BE PRAYERFUL: Sept 3
I tend to get a little territorial about God. I pray to Him for my needs; for mine and my friends’ and my families’ needs, too. I can get a little possessive, as if He’s my God, and caters just to me and to what I need.
And yet I forget that the very first word in the prayer Jesus taught us to pray is OUR.
OUR Father.
He’s not just mine. He doesn’t just belong to one person or one family, to one country or one political party. He doesn’t belong to just one race, one way of thinking, one ideology.
He’s Father to not just the Bible Belt but the whole country. Not just the east coast, but the west coast and heartland, too. Not just our country, but every country. Not just the right, but the left and the entire vast middle of that whole thing, too. Not just my race, but every single other race, too. Not just the Baptist, or the reformed, or the Calvinist, or the Pentecostal, but whosoever. Whosoever believes in Him.
Whosoever.
In our broken humanity, we create all these barriers to God; if you vote differently or live in a different area or attend a different church, then He becomes MY Father, and doesn’t belong to you whatsoever.
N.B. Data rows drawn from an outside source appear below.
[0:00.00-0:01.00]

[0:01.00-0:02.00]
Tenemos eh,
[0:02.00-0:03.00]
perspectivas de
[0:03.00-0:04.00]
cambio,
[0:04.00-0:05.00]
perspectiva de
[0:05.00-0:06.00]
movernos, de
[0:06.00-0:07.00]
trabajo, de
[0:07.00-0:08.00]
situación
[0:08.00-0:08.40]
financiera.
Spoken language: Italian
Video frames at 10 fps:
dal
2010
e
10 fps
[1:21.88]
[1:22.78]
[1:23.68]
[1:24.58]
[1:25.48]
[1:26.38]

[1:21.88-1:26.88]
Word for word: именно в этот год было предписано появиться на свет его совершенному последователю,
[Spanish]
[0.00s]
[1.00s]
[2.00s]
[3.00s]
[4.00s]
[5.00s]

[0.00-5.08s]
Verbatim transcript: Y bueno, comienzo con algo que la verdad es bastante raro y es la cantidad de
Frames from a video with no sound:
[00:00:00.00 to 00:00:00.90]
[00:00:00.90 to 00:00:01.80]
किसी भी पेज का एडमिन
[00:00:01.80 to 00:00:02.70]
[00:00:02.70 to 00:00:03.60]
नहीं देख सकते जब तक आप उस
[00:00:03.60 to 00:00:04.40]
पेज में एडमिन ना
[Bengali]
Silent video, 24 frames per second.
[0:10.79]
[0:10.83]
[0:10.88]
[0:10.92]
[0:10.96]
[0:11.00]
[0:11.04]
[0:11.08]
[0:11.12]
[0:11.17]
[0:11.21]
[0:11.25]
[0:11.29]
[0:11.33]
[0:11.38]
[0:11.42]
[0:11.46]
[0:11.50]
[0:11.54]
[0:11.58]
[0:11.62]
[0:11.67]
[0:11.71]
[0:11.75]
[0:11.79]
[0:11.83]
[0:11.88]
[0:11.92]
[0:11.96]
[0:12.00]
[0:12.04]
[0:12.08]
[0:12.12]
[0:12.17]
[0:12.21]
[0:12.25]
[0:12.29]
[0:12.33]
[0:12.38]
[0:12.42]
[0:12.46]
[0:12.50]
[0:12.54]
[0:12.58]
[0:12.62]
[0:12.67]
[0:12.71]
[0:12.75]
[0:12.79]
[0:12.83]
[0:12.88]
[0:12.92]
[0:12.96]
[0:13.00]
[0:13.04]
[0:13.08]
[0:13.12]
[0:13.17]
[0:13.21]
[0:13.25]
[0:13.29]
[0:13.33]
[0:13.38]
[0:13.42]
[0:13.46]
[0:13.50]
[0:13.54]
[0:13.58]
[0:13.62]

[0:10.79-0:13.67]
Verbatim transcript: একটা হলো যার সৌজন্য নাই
Never mind whosoever.
But Jesus broke off every single one of those barriers with the very first breath of a new way of praying, when He uttered an incredibly simple, yet unifying word: OUR.
He’s ours. I can’t claim a right on Him for just me, or my circle, or my area, or my people. So if we’re going to Be Prayerful, we need to start by going back to the very basics of who God is before we built barriers to get to Him.
He’s the Father of whosoever believes in him. Full stop.
“Our Father in heaven, let your name be kept holy.”